GreenLLM: SLO-Aware Dynamic Frequency Scaling for Energy-Efficient LLM Serving
The paper "GreenLLM: SLO-Aware Dynamic Frequency Scaling for Energy-Efficient LLM Serving" (2508.16449) presents an innovative framework designed to minimize GPU energy consumption while maintaining service-level objectives (SLOs) in the serving of LLMs. The methodology involves a detailed separation of control strategies for the prefill and decode phases of LLM inference, utilizing adaptive frequency scaling techniques to optimize energy efficiency.
Introduction
LLMs are increasingly integral to cloud services, necessitating efficient inference mechanisms due to the substantial energy demands of GPU operations during these processes. The inference consists of two phases: the latency-sensitive prefill phase and the decode phase, each with unique computational requirements. Traditional GPU scaling does not differentiate between these stages, leading to energy inefficiencies.
GreenLLM introduces a dynamic scaling strategy that explicitly recognizes and separates these phases.
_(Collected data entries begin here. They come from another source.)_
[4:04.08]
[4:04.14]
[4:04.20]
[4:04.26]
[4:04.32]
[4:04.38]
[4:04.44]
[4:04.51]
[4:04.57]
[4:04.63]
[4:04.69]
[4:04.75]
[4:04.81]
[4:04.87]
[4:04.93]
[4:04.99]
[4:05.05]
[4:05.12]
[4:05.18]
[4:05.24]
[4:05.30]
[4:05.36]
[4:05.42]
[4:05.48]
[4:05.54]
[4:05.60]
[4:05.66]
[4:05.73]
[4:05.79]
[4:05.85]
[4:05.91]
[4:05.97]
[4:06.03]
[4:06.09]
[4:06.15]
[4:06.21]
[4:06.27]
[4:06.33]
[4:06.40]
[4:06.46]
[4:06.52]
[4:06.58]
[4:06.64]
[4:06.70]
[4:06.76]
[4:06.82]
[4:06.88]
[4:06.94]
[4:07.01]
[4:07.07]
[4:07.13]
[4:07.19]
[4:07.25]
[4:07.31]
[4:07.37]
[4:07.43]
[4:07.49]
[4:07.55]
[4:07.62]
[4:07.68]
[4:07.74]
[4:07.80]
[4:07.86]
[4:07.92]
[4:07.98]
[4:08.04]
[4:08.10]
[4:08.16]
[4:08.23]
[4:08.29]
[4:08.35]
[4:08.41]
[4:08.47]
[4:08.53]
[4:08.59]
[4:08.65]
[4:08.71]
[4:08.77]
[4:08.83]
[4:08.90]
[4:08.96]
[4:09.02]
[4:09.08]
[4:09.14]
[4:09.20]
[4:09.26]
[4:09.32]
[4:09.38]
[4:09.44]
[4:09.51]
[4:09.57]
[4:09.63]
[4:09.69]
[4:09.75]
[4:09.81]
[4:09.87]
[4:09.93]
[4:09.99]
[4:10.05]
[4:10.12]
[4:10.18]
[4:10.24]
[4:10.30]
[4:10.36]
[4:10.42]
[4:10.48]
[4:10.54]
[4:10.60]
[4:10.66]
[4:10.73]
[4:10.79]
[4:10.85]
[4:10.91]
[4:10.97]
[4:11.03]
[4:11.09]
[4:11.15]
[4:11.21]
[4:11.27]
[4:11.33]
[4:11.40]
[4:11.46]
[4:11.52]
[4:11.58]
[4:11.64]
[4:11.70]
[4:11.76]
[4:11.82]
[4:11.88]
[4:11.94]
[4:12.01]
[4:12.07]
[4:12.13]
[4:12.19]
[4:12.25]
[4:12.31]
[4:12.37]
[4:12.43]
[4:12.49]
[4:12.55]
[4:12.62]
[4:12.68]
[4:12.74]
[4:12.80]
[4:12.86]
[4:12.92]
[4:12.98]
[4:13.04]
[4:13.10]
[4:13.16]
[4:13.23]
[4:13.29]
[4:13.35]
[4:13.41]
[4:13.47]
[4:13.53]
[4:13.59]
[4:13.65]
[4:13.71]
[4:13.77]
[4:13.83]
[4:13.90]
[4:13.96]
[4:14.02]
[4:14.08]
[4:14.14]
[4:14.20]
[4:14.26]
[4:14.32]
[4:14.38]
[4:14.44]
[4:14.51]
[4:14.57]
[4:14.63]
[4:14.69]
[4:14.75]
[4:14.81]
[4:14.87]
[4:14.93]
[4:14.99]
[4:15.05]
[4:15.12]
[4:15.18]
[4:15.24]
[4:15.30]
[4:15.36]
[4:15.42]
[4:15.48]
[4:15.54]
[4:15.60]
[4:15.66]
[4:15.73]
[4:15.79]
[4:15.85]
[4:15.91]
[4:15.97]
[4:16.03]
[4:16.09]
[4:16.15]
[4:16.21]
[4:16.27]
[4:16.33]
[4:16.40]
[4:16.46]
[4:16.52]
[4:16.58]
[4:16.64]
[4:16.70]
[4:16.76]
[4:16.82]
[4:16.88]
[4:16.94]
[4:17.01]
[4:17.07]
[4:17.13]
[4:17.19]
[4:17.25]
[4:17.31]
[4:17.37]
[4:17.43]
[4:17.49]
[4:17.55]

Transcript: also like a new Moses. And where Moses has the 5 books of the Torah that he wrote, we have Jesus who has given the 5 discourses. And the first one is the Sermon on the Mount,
By using different SM frequencies and energy models, the framework achieves significant energy reductions without breaching SLO boundaries.
Technical Approach
Prefill Phase Optimization
In the prefill phase, GreenLLM classifies requests based on prompt length and uses historical data to fit latency-power models on GPUs. The system then employs a queueing-aware optimization to set energy-efficient SM frequencies for each class.
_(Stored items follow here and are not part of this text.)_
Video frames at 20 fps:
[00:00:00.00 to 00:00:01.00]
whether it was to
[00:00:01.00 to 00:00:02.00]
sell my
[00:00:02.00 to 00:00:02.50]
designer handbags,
Figure 1: System Overview: Queue-aware prefill optimizer and dual-loop dynamic decode optimizer.
Prefill stages benefit from aggressive resource use, minimizing TTFT for short and medium prompts while maintaining energy efficiency for long ones.
Decode Phase Optimization
The decode phase employs a dual-loop feedback control system that dynamically adjusts GPU frequency according to real-time TPS measurements. This system aims to keep the 95th-percentile time-between-tokens (TBT) within defined SLO limits without exceeding energy needs.
Figure 2: Decode control: TPS determines coarse frequency-band and fine frequency adjustment with hysteresis to meet P95 TBT.
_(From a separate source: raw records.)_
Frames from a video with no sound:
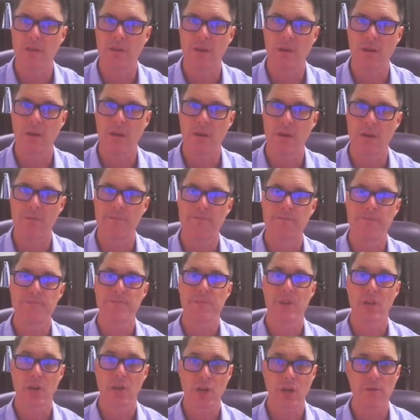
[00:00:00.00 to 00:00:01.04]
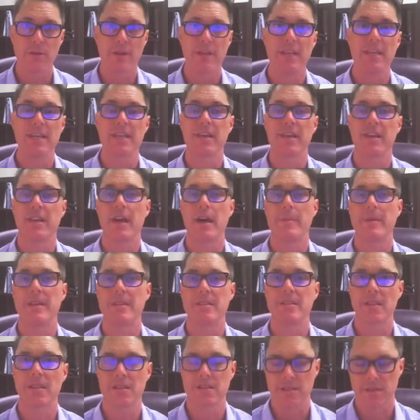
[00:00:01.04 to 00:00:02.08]
our current economic
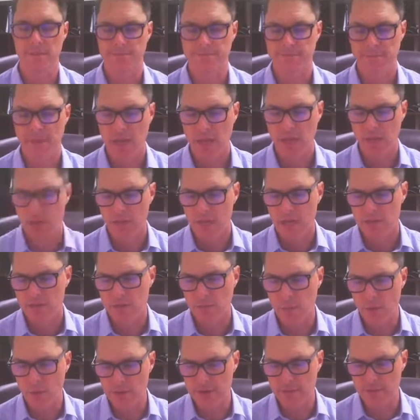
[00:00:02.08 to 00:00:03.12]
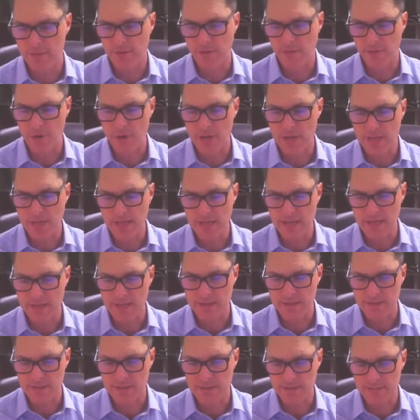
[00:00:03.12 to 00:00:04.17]
system. So point number 3
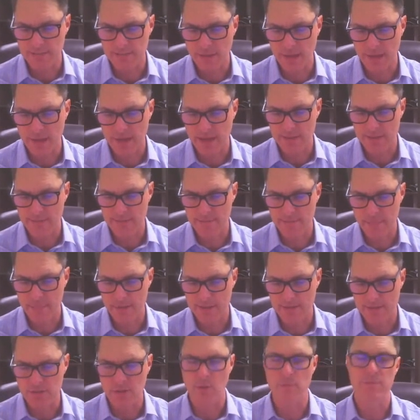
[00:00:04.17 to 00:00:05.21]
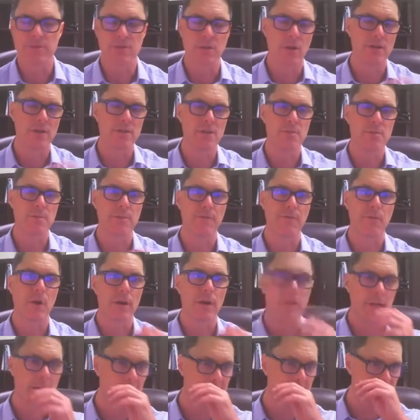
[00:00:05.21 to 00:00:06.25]
is, just before I
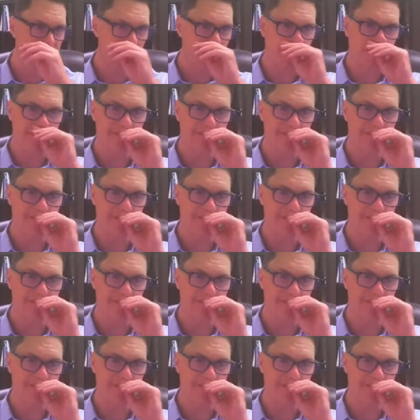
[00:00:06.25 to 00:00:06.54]
lock that off.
By dynamically tracking token generation rates, GreenLLM ensures adaptive and responsive frequency scaling, effectively saving energy while adhering to specified latency ceiling.
Results
GreenLLM shows a marked improvement in energy efficiency compared to standard DVFS baselines. Experiments on Alibaba and Azure traces document up to a 34% decrease in total energy consumption, maintaining throughput and with minimal SLO violations increase.
Figure 3: GPU Frequency vs. Decode TPS under defaultNV and GreenLLM
Phase-Specific Energy Savings
Prefill-stage optimization alone contributed significantly to energy savings, primarily by avoiding the excessive use of GPU resources where not needed. The dual-loop control in the decode phase ensures real-time adjustment to workload demand, maintaining energy savings even under varying input TPS.
Figure 4: Prefill microbenchmarks (TTFT vs TPS) with defaultNV and GreenLLM.
Implications and Future Work
GreenLLM's results highlight the importance of differentiated power management strategies for LLM serving, revealing untapped potential in phase-aware optimization. Future work could extend these methods to distributed systems and explore integration with emerging GPU technologies.
Conclusion
The GreenLLM framework effectively separates and optimizes the unique phases of LLM inference, demonstrating significant energy savings while adhering to latency constraints. This approach paves the way for more energy-efficient deployment of LLMs in large-scale cloud services, contributing to sustainability in AI infrastructure.